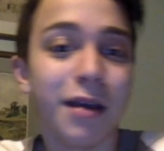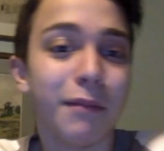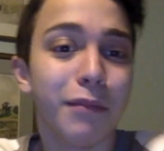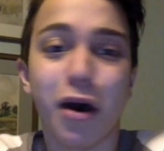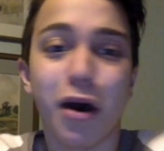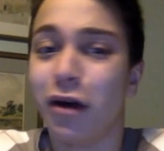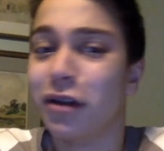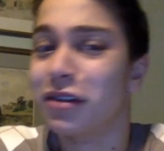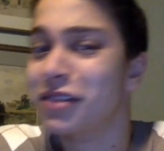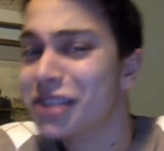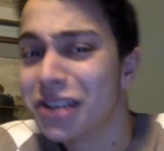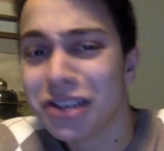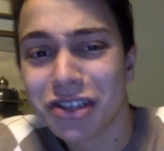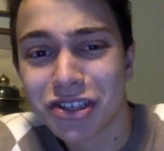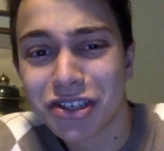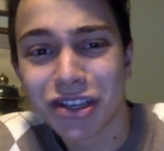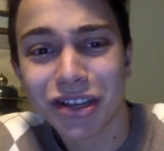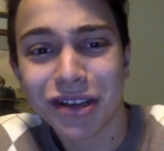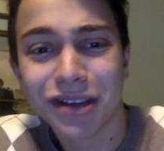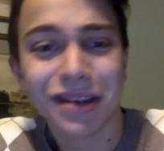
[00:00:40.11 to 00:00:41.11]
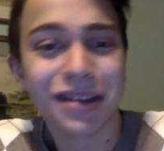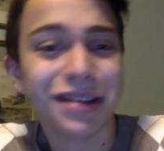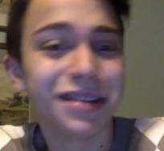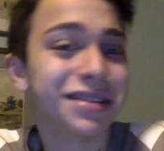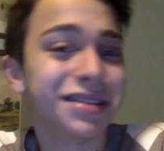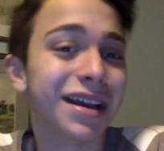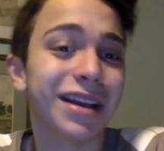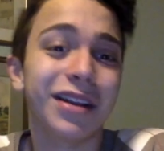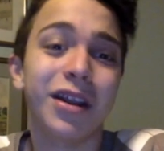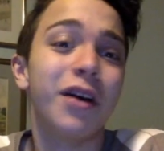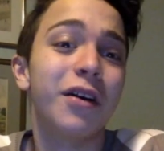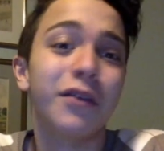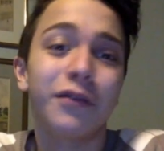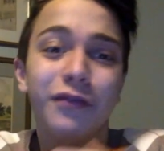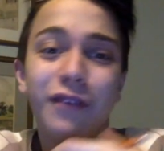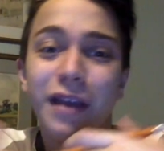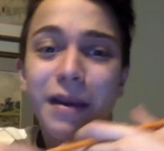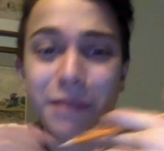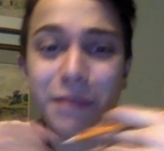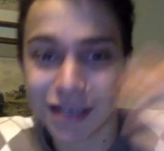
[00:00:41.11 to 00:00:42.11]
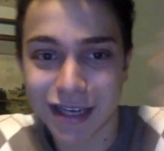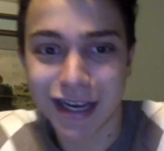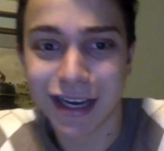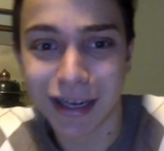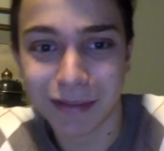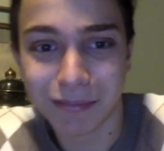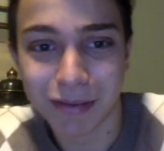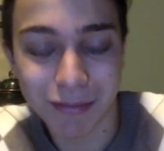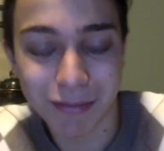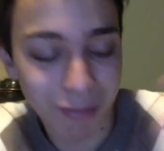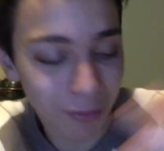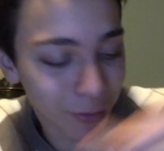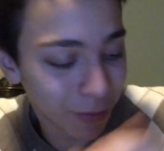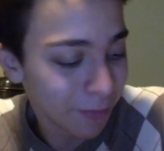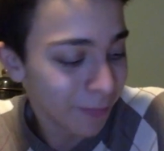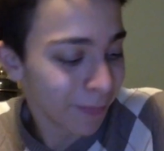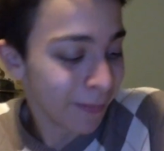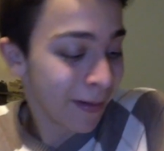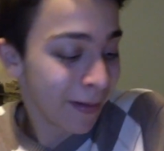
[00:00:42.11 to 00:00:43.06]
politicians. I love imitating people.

..........

### HOW TO COMPLETE THIS TASK
The listing above must be repeated exactly. Its pictures are not part of the copy.

### PROBLEM SOLUTION
[00:00:40.11 to 00:00:41.11]
[00:00:41.11 to 00:00:42.11]
[00:00:42.11 to 00:00:43.06]
politicians. I love imitating people.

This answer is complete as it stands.